You are viewing a plain text version of this content. The canonical link for it is here.
Posted to java-user@lucene.apache.org by Kushal Dave <ks...@gmail.com> on 2012/03/05 22:46:51 UTC

Filter the search based on the subset of docids.

I have an ID field that contains about 100,000 unique ids. If I want to
query all records with ids [1-100], How should I be doing this?

I tried doing it the following way:
------------------------------------------------------------
                        Query qry = new MultiFieldQueryParser( fields,
analyzer ).parse( query );
                        RangeFilter rf3=new RangeFilter("id","1", "100",
true,true);
                        FilteredQuery fq3=new FilteredQuery(qry, rf3);

                        // Search and get number of hits
                        TopDocCollector collector = new TopDocCollector(
maxHits );
                        indexSearcher.search( fq3, collector );
-----------------------------------------------------------
As the id field is indexed lexicographically, 1 to 100 does not quite do
what it is supposed to include. and it only returns docs that fall in the
lexicographic range (1, 10, 100) instead of the range (1, 2, 3, ... 99, 100)

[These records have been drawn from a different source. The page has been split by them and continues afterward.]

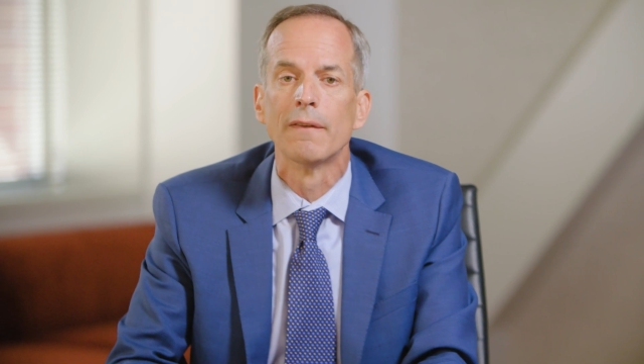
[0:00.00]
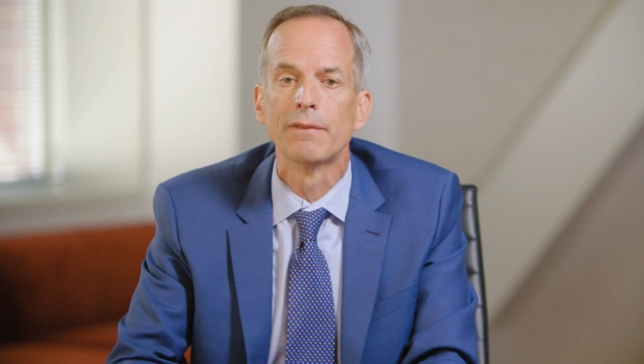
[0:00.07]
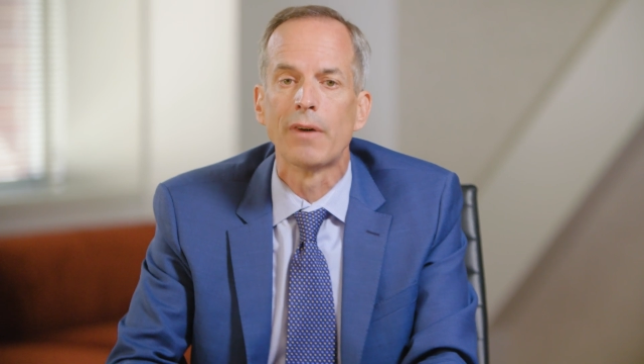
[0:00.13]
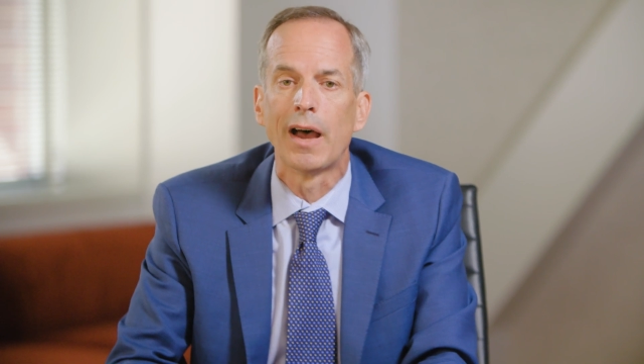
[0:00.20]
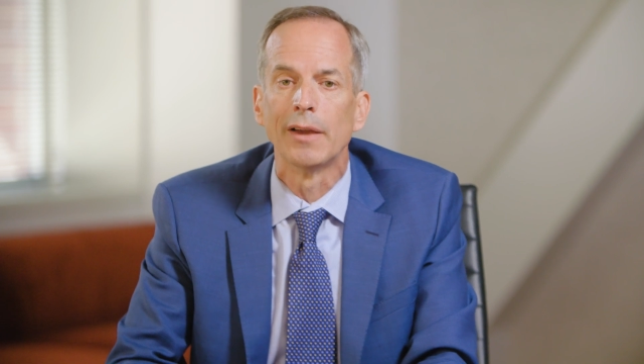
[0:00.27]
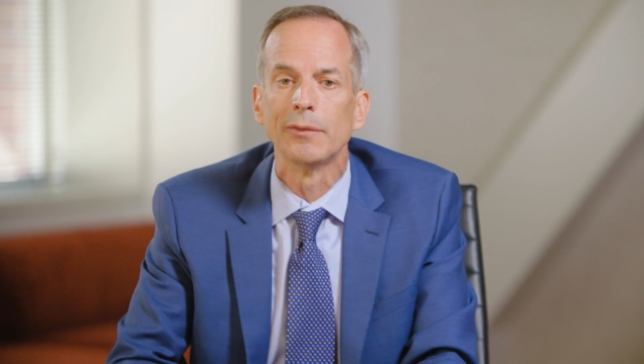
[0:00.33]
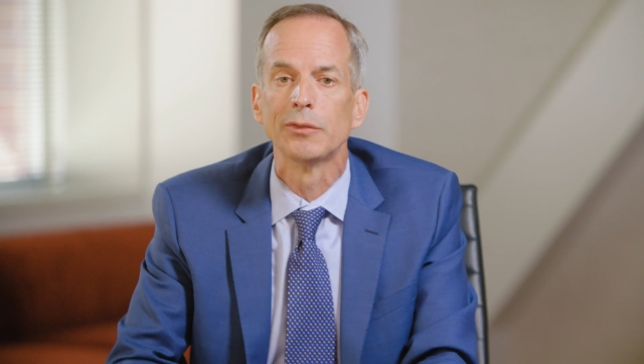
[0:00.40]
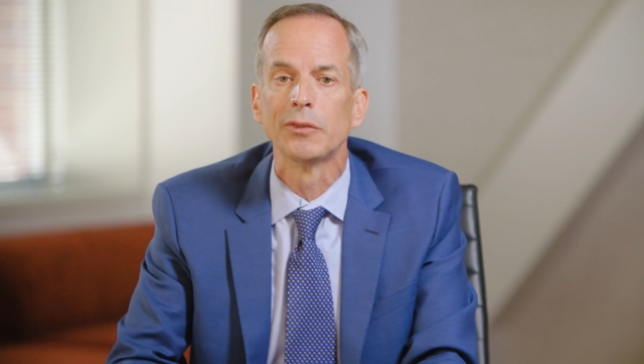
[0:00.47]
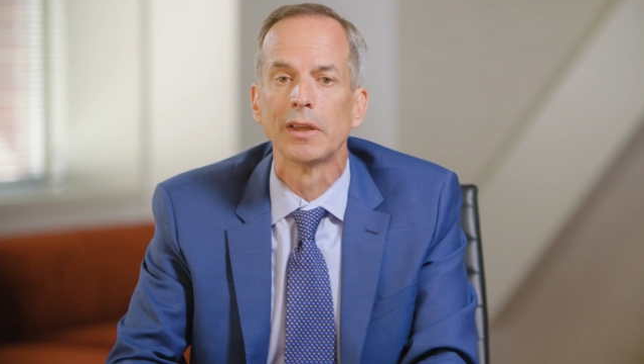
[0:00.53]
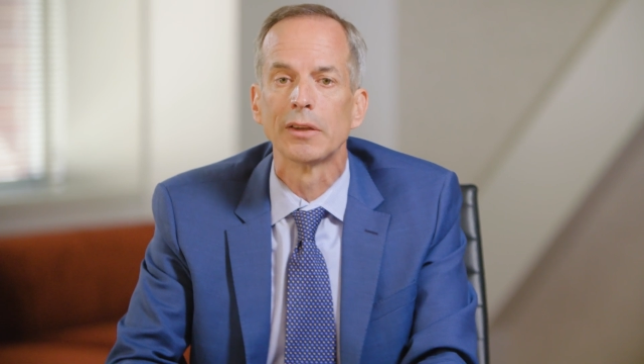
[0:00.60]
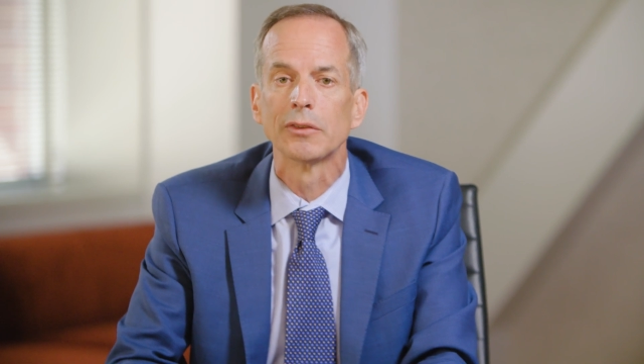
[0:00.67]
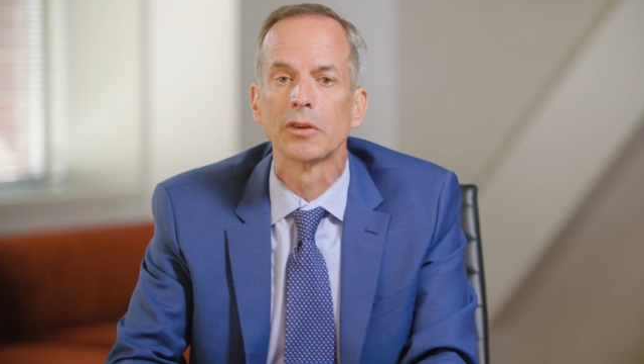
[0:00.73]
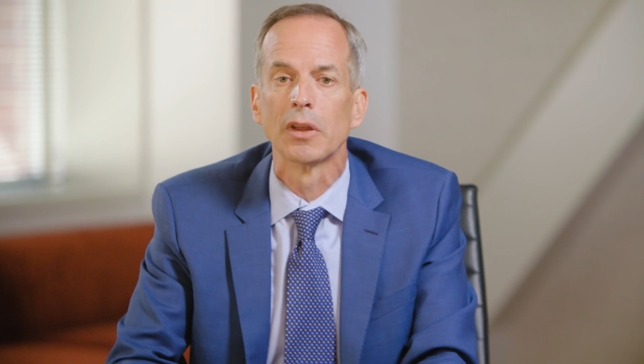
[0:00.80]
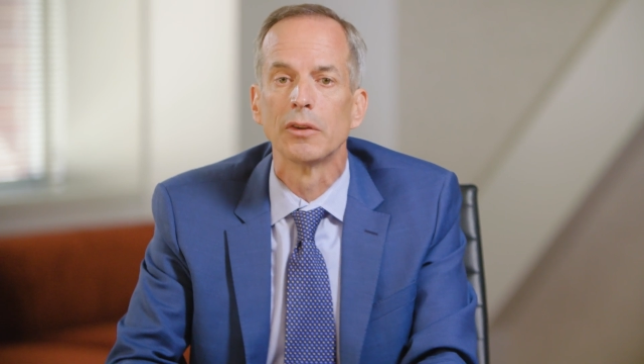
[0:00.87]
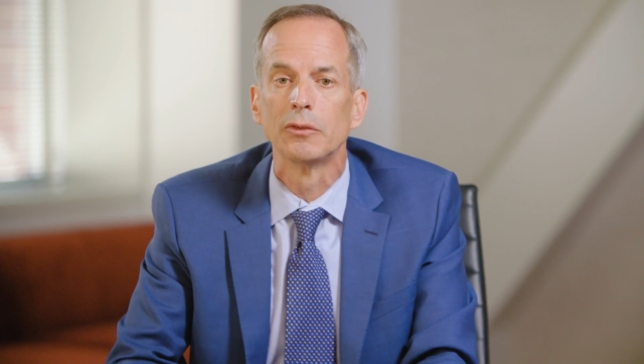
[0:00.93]

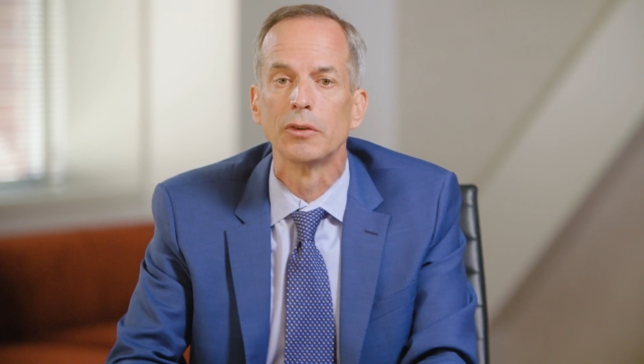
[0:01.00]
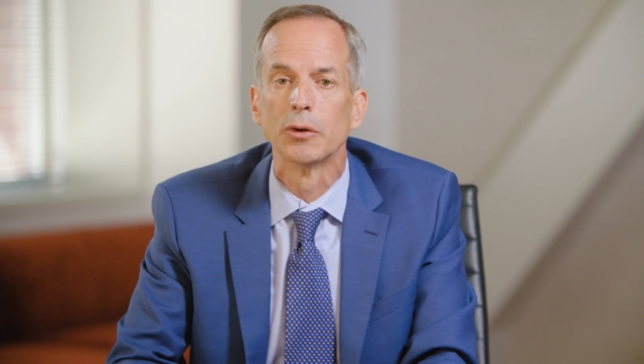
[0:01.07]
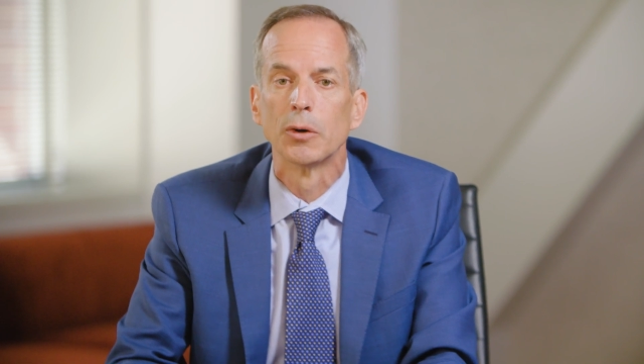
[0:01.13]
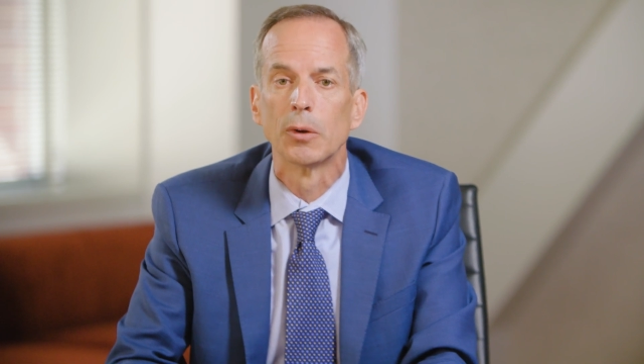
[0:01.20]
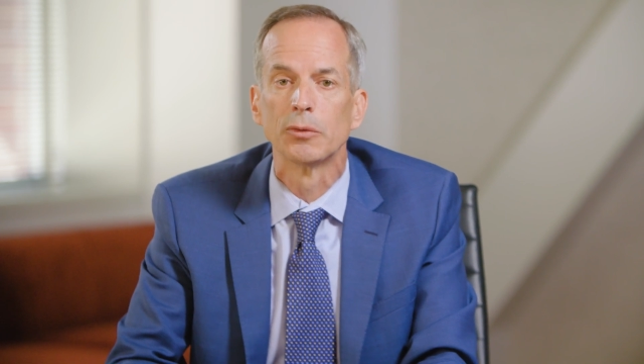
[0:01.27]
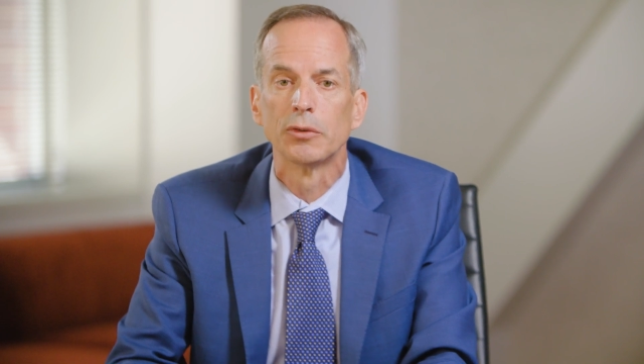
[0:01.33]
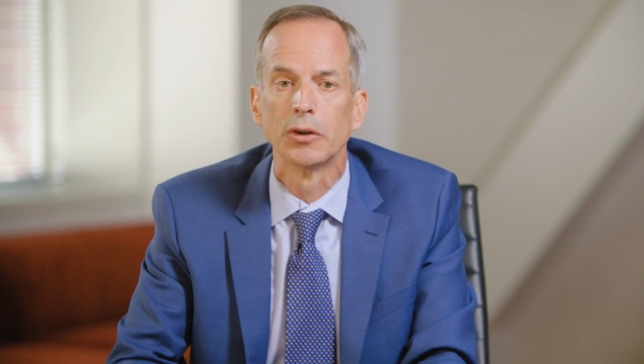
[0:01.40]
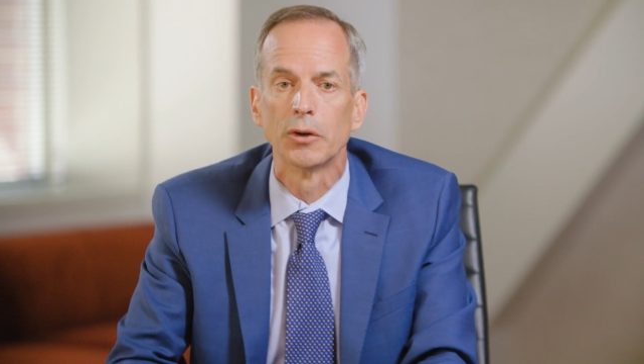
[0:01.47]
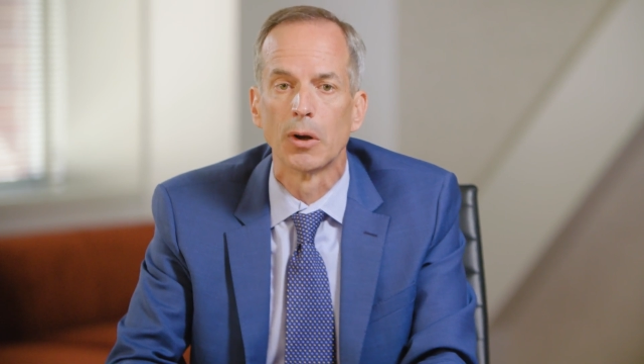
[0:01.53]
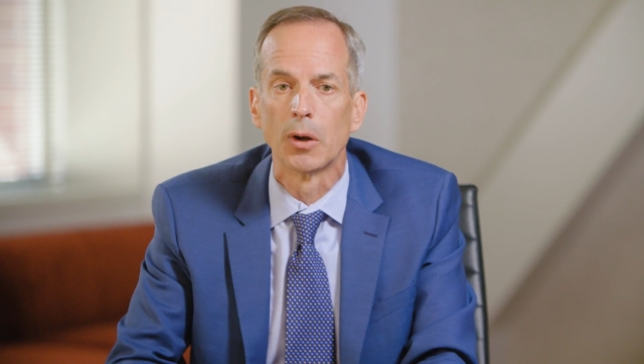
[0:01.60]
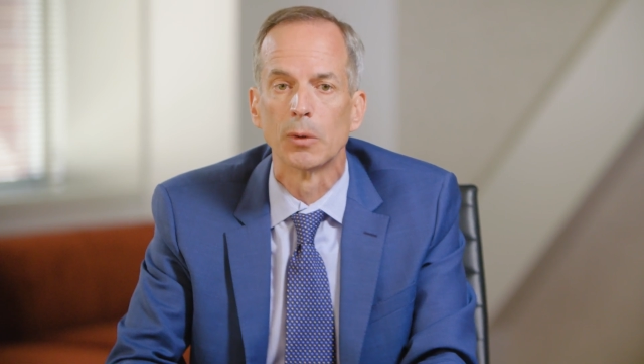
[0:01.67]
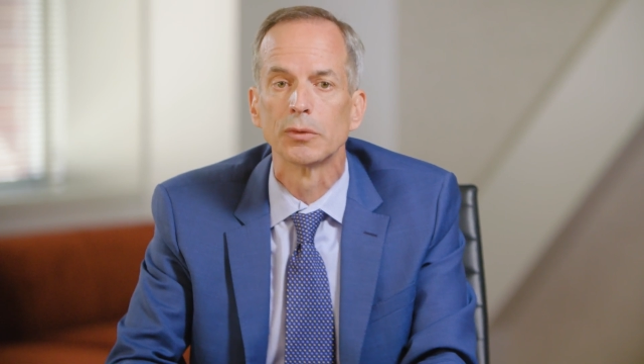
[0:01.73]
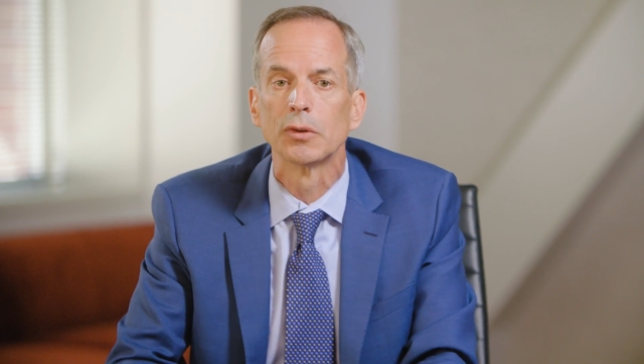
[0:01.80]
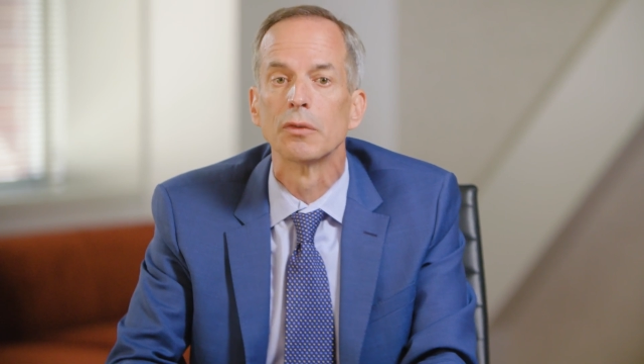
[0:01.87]
5600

Also, at the time of indexing the id field is stored but not analyzed.
luceneDoc.add( new Field( "id", id, Field.Store.YES,
Field.Index.NOT_ANALYZED ) );

I am using the lucene-2.4.1 api.

I apologize if this was a trivial question and has been answered previously
(but I tried searching for it before posting here.)
Any help is greatly appreciated.

Thanks,
Kushal

Re: Filter the search based on the subset of docids.

Posted by Ian Lea <ia...@gmail.com>.
You'll need to pad your ids to make this work.

000001
000002
etc.

with a length to match the max you require, now or in the future.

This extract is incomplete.